I the reattached the cable to the coupler and secured it with some strong cable ties either end. JOB DONE 

Advice to all Get some cable ties and secure the coupler before the same happens to you.

Thanks again to TT Driver for the advice regarding the wheel arch method. [smiley=cheers.gif]


----------



## TT-driver (Sep 14, 2010)




----------



## ttsprint (Apr 13, 2014)

Hi, I've the same problem, mk2 TT with bonnet that wont open. The cable went loose at the handle so I took off interior trim. There is still some tension at the handle end, although cable looks bit longer than it should be around the small white pully and pulling cable has no effect on release. cable noise around wheel arch end but not sure any at bonnet end. Just taken off the wheel and inner arch cover to get to the cable as described but I cant see any cable running through that area?? Are we talking about a MK2 8J (mine is early 2007) ? Any one know if audi garage can open from front of car with a tool through grill or similar method?


----------



## TT-driver (Sep 14, 2010)

The cable is high up there... it should be.


----------



## ttsprint (Apr 13, 2014)

Took another look last night - yes the cable is just visible if you lie on the floor under wheel arch(wheel and lining removed) and look up the small gap behind the headlight unit. Its not in the wheel arch with the electrical cables but inside the engine compartment. Its not possible to a hand in to it but I managed to get a stiff wire hook up to reach the cable, pulled down and 'hey presto' the end of the cable came through. This had come adrift from the other half of the cable in the linkage next to the water reservoir. Pulled cable with pliers and bonnet popped open. Now just to fix the linkage, oil cables and hopefully will keep working. Can't see why Audi designed a 2-part cable - double risk of failure - as many have and will find out! Thanks TT-driver for guide on how to fix.


----------



## TT-driver (Sep 14, 2010)

ttsprint said:


> Can't see why Audi designed a 2-part cable - double risk of failure - as many have and will find out!

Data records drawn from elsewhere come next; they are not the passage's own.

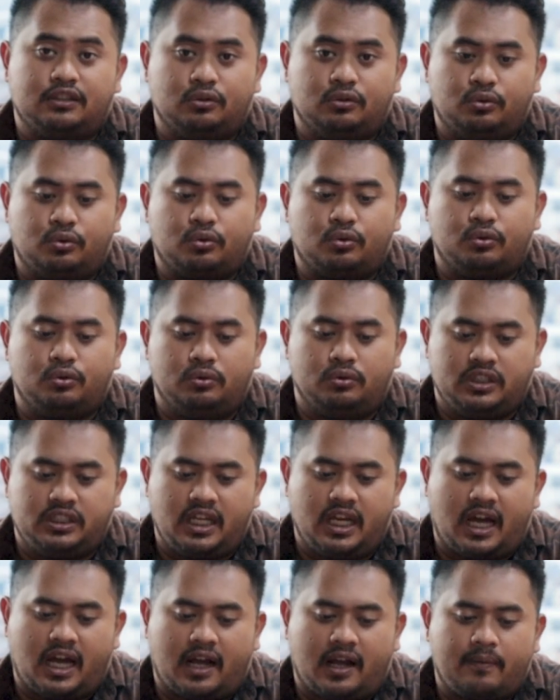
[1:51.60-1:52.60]
seluruh
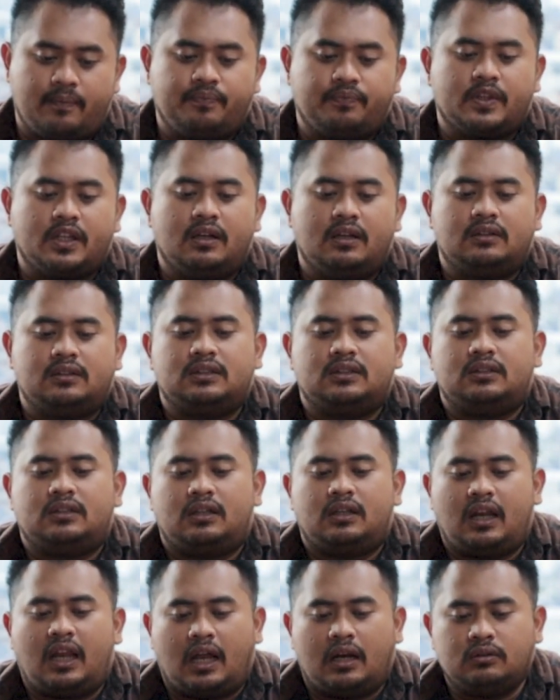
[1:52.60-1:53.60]
dunia.
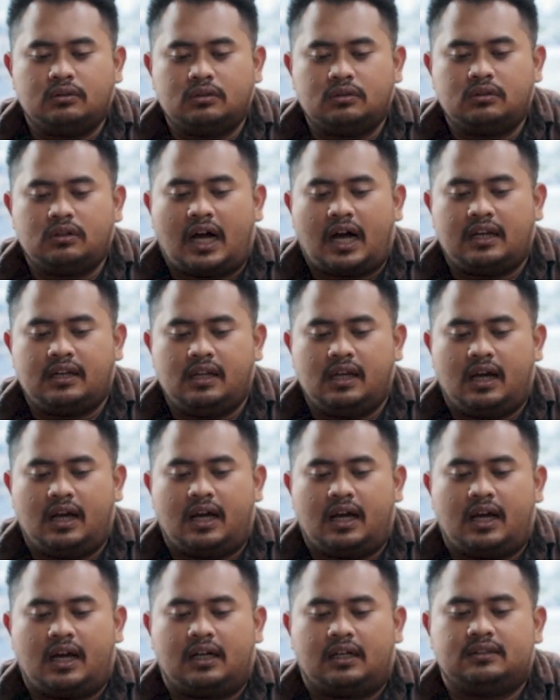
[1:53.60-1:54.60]
Lalu
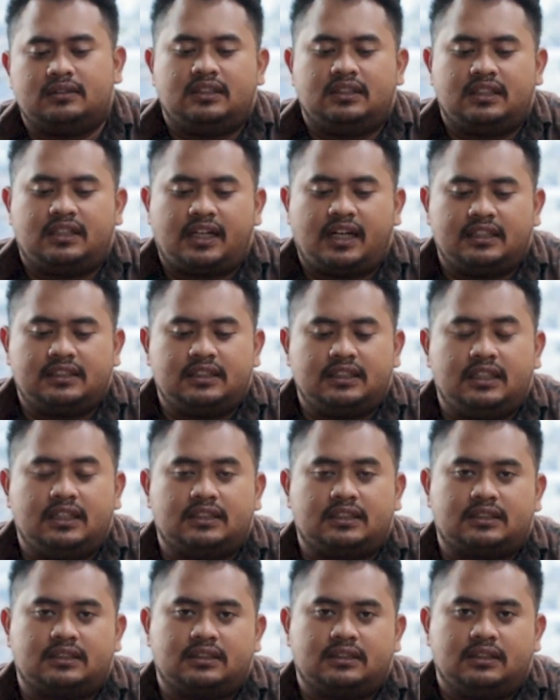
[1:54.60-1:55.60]
ada
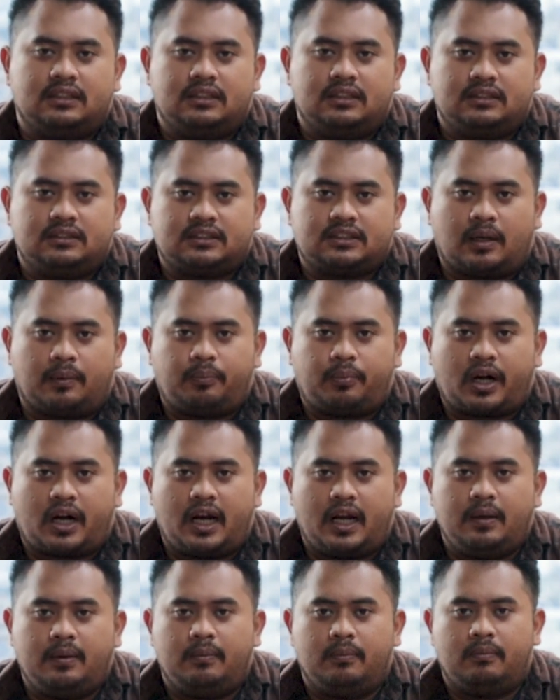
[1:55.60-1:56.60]
krisis
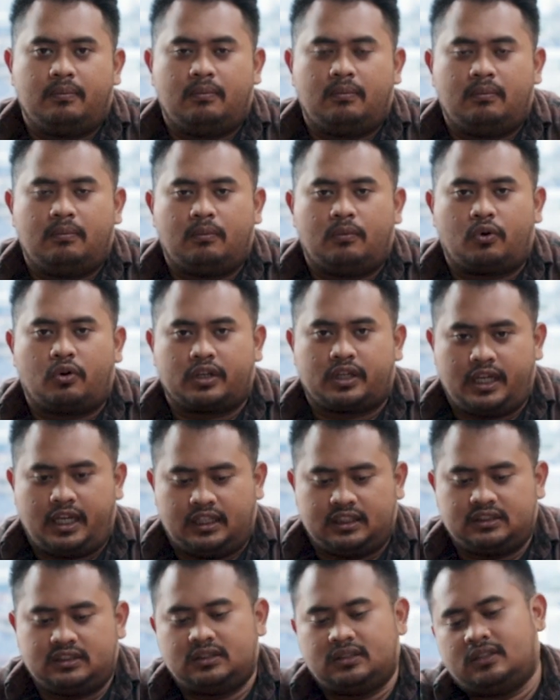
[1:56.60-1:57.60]
subprime
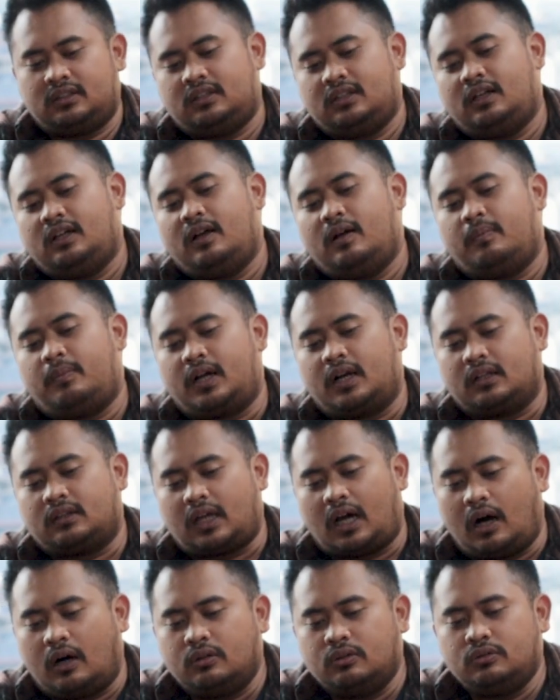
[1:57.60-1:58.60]
mortgage. Pada
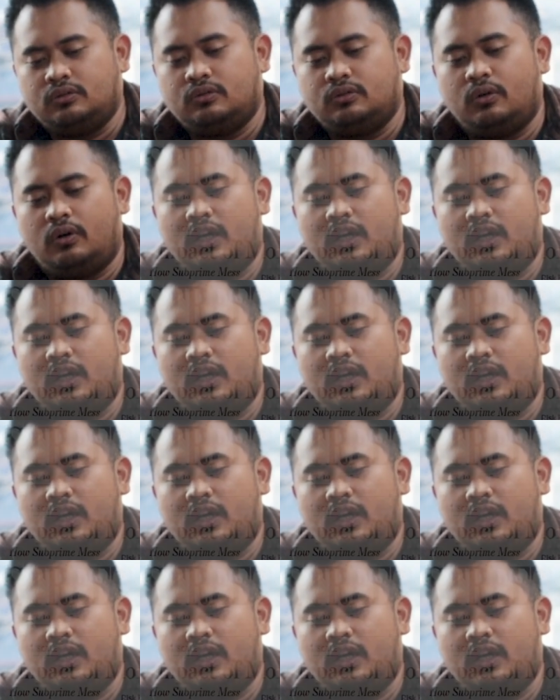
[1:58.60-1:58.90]
tahun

Simple: the first half from the inside to mid way the engine bay is put in place by those who build up the interior. Quite close to when the car is finalised the entire front end is put onto the car. Literally the radiator/intercooler/condensor/fans assembly, the headlights, the bonnet lock and the horns. They are all on this pre-assembled composite frame you can still see in the engine bay. The bonnet unlock cable is then clicked on to the other half and all the other connectors and hoses are connected. Next they put on the bumper/grille assembly.


----------